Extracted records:
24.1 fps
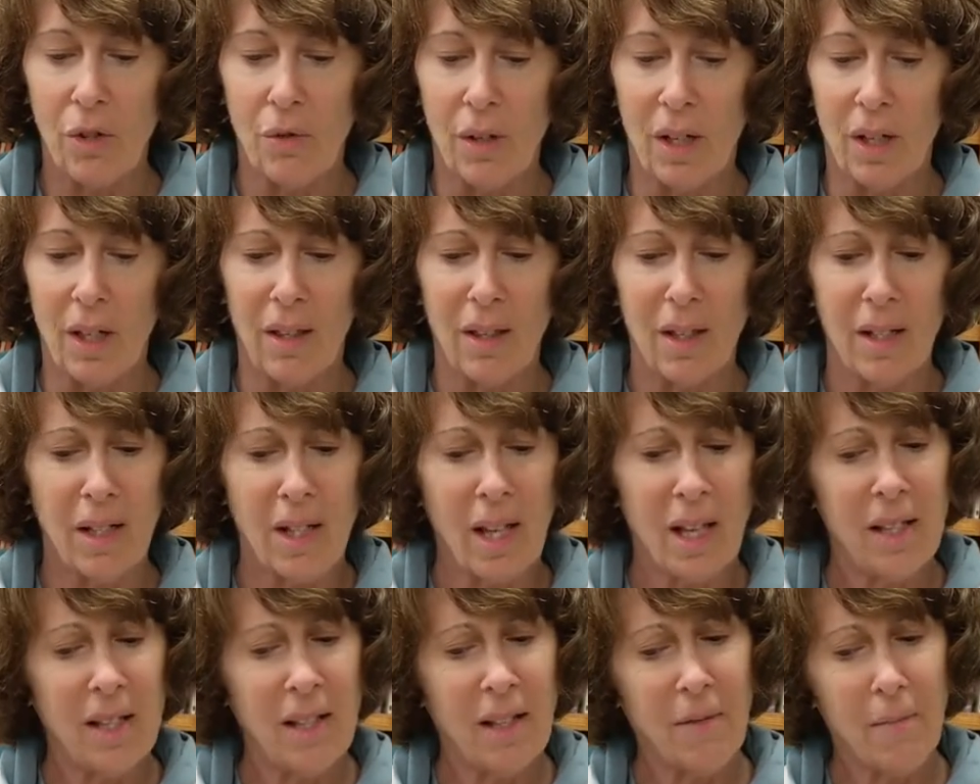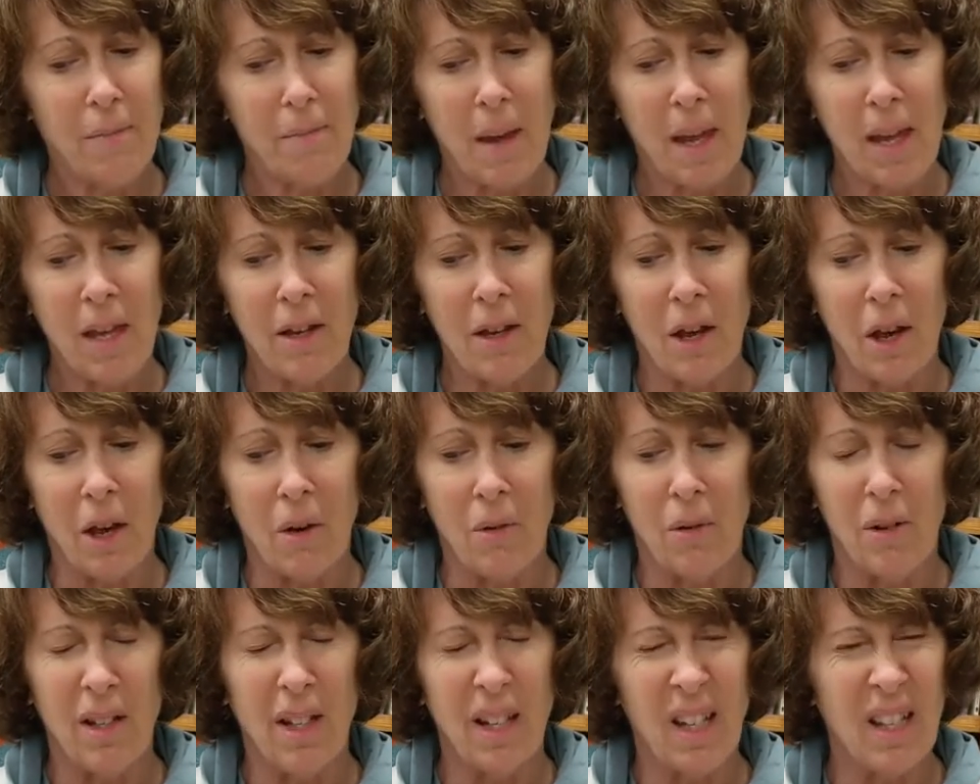drink that tastes of
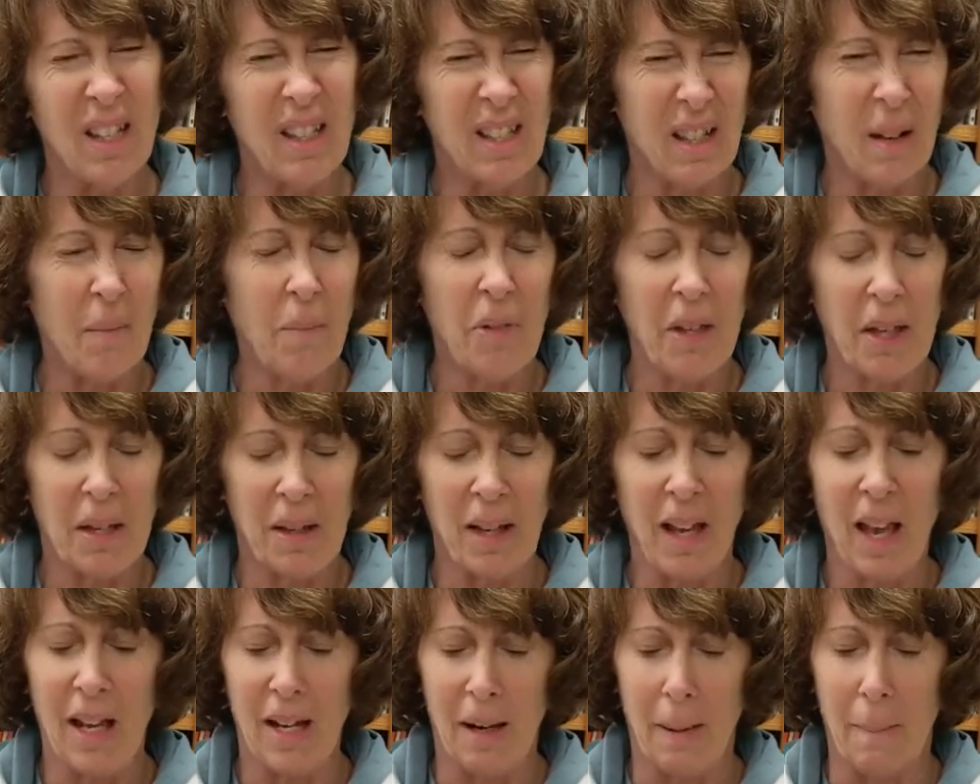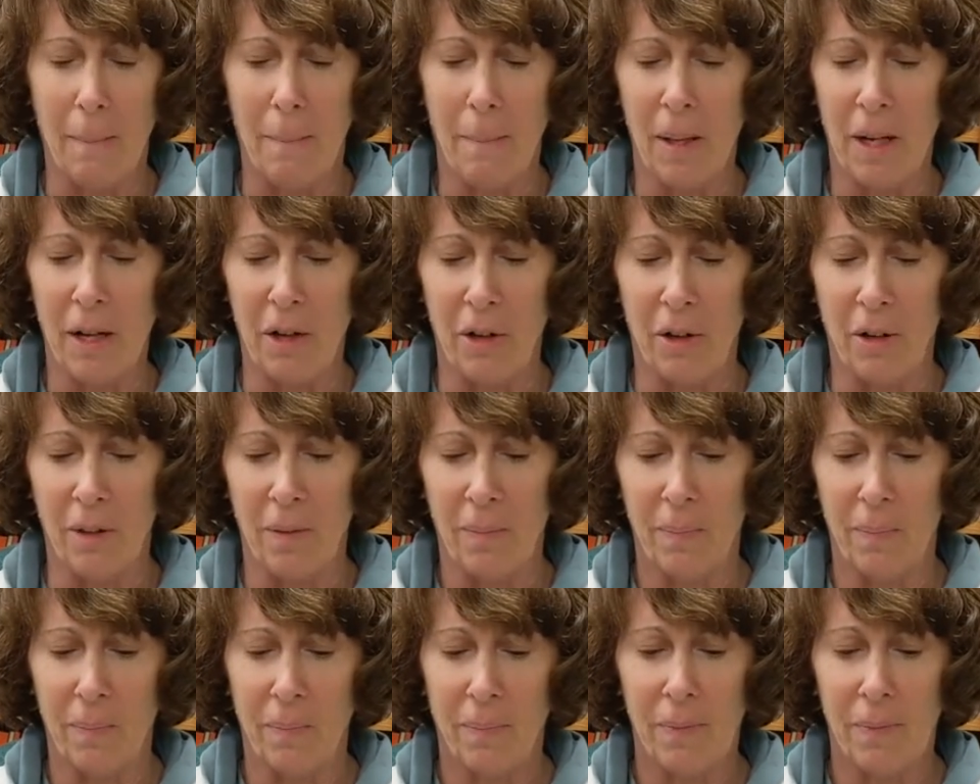mango and something kind of bitter.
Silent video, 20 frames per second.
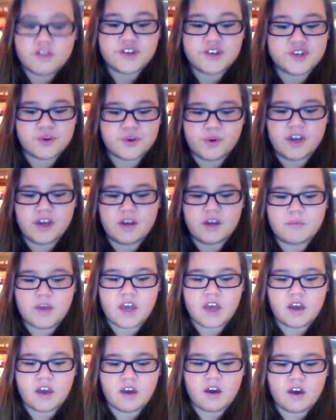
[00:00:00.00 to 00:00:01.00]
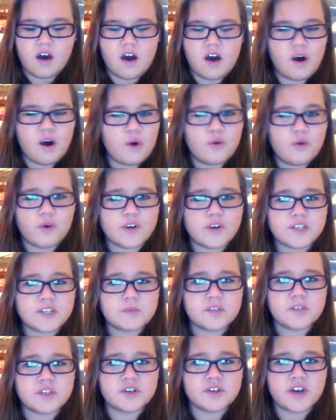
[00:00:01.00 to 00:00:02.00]
The tree and me. Oh,
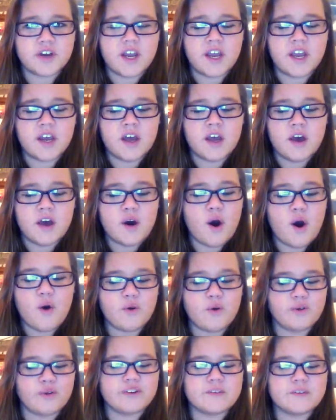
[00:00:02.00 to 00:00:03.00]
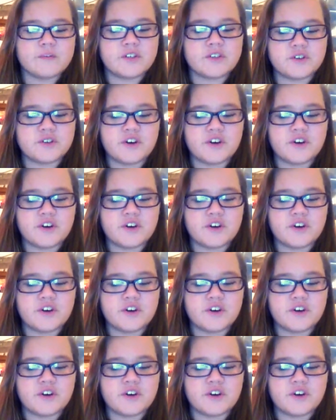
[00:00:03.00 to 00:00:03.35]
Christmas tree, oh, Christmas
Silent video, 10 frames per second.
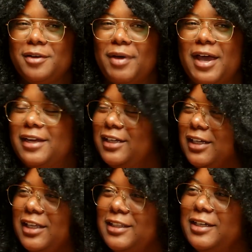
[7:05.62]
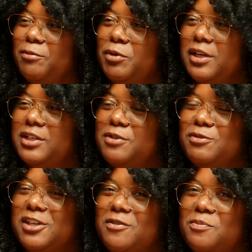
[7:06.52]
in yeah. mind. And I think when she
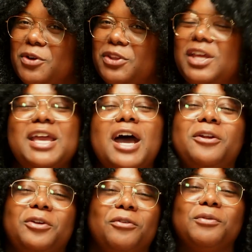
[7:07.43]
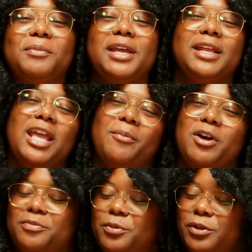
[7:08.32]
was giving birth, it, I don't know, for me, it came
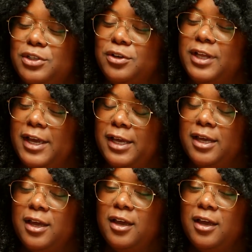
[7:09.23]
off more so like,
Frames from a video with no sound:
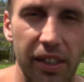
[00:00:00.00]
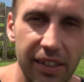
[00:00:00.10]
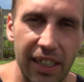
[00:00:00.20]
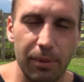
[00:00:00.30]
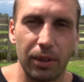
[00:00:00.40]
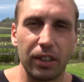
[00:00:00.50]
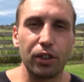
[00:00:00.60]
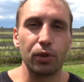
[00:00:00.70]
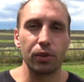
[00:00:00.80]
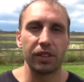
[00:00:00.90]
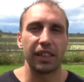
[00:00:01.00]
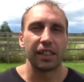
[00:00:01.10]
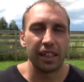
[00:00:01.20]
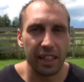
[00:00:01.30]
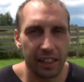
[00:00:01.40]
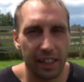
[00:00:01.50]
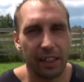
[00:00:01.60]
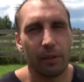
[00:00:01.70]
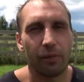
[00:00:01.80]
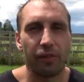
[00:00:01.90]
this cable used secondhand
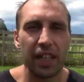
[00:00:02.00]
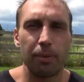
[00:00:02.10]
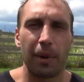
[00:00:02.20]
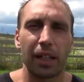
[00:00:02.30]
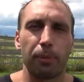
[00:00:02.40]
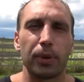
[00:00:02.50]
in Wakeboard.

ASSIGNMENT: Only lines that include "video" belong in the answer; return them from the entries above.

SOLUTION:
Silent video, 20 frames per second.
Silent video, 10 frames per second.
Frames from a video with no sound:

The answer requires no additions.